Like any father in his situation would be, Hussein was crushed. Listening to the tape of our interview three months later, I heard his quiet voice again, speaking about his family’s unfathomable loss.

Support was pouring in for them. People all over Saskatoon were heartbroken over the accident, but no one more than Hussein and his loved ones. In our interview, he said there was no adjective to describe how the death affected his family.

Their lives would never be the same, and his frustration and anger were magnified by the misinformation circulating about his boy. The hours after a tragedy are chaotic. Some reports said Ahmedsadiq was a newcomer to Canada, but as The StarPhoenix gathered more information, it became clear that was not the case.

Hussein had questions about where the information was coming from. He felt people were stereotyping his son. While the family was new to Saskatoon, his wife had been living in Prince Albert since 2000 and Ahmedsadiq was a Canadian citizen, born in Prince Albert’s Victoria Hospital.

Gathering information about a person who has died is always a challenge, and never enjoyable. It’s even more difficult when the person is a child.

Various people told reporters the boy’s family was a member of three different communities in Saskatoon: the Filipino community, the Pakistani community and the Somali community.

We started to reach out to community associations on Facebook in an attempt to get more information. That’s when a representative from the Pakistani community told me the child was a member of the Somali community and his funeral was taking place as we messaged back and forth.

After speaking with my editors, we decided I should stop by the funeral to seek more information from people who knew the family directly, or to see if it was possible to speak with the boy’s parents.

It was a delicate situation, to say the least. In looking for answers, we had to be respectful.

By the time I arrived, the funeral had ended and the small casket carrying Ahmedsadiq’s body was being loaded into the back of a hearse. There was no opportunity to speak with anyone extensively, as family had already moved on to the burial site. However, a trusted contact agreed to try to get a message to the family that the paper was hoping to speak with them.

An hour or so later, the contact called and after some brief conversations, we were told the boy’s father was willing to speak with me directly. We were going to hear more about the boy from the man who raised him.

Meanwhile, people across the city were also looking for answers. Information about the death — accurate or not — was spreading. More than 480 students attend the school, and few people knew the identity of the child who had drowned. Was it a relative, the child of a friend or an acquaintance?

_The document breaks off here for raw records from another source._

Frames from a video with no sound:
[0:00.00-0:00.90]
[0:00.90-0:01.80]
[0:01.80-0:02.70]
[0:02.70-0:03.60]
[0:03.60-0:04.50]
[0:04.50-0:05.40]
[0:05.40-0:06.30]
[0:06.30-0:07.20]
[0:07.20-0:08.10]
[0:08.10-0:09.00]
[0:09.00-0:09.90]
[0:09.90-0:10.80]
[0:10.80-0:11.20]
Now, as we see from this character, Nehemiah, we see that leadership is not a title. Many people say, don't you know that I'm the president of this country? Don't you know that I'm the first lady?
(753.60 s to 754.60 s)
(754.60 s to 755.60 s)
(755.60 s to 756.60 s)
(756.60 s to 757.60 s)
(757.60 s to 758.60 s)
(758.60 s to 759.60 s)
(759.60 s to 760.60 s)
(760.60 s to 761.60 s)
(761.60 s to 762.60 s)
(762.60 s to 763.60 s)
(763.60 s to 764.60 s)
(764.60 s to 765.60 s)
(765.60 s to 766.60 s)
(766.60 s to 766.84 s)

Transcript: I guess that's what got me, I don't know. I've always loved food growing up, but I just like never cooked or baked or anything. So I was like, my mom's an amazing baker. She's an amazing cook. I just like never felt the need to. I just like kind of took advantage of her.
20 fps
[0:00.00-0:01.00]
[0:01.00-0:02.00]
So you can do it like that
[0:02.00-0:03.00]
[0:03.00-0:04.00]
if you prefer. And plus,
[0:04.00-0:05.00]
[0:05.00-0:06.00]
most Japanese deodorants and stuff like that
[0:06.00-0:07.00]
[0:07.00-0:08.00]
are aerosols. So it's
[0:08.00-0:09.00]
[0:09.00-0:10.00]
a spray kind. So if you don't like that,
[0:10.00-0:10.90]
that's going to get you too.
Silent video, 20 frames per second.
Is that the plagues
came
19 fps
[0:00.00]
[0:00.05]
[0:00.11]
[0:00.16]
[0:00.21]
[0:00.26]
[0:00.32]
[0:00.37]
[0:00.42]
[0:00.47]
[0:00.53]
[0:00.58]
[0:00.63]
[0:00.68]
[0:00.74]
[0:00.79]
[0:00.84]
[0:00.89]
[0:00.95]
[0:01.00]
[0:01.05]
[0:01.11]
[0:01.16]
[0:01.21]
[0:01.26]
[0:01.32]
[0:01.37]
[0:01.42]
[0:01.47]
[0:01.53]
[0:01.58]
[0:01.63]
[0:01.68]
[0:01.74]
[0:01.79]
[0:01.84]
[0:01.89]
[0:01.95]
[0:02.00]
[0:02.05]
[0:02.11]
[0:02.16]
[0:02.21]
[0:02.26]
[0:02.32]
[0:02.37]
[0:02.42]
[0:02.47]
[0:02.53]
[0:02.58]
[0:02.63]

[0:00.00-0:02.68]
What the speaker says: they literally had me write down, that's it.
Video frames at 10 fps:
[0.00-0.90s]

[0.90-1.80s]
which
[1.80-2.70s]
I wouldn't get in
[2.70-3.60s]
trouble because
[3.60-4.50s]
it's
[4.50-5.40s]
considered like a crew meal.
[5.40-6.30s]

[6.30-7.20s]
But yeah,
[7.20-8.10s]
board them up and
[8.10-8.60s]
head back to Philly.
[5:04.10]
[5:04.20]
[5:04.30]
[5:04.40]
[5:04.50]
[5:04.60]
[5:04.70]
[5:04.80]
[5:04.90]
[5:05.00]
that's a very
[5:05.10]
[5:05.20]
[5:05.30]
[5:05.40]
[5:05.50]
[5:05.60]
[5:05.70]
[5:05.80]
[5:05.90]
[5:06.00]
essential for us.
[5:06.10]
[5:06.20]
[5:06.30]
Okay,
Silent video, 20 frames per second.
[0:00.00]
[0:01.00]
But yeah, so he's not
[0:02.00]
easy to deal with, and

When such questions are swirling around, journalists are under pressure to find the truth. Without help from the people directly involved, carrying out that task borders on impossible.

Frustrated by the misinformation spreading on the social media rumour mill, Hussein and his family wanted people to know the facts about Ahmedsadiq. At a time of unimaginable stress, they chose to trust The StarPhoenix, and nothing mattered more to us than living up to that responsibility.

Ahmedsadiq’s death is still under investigation by the Saskatoon Public School Division and Saskatchewan’s Advocate for Children and Youth.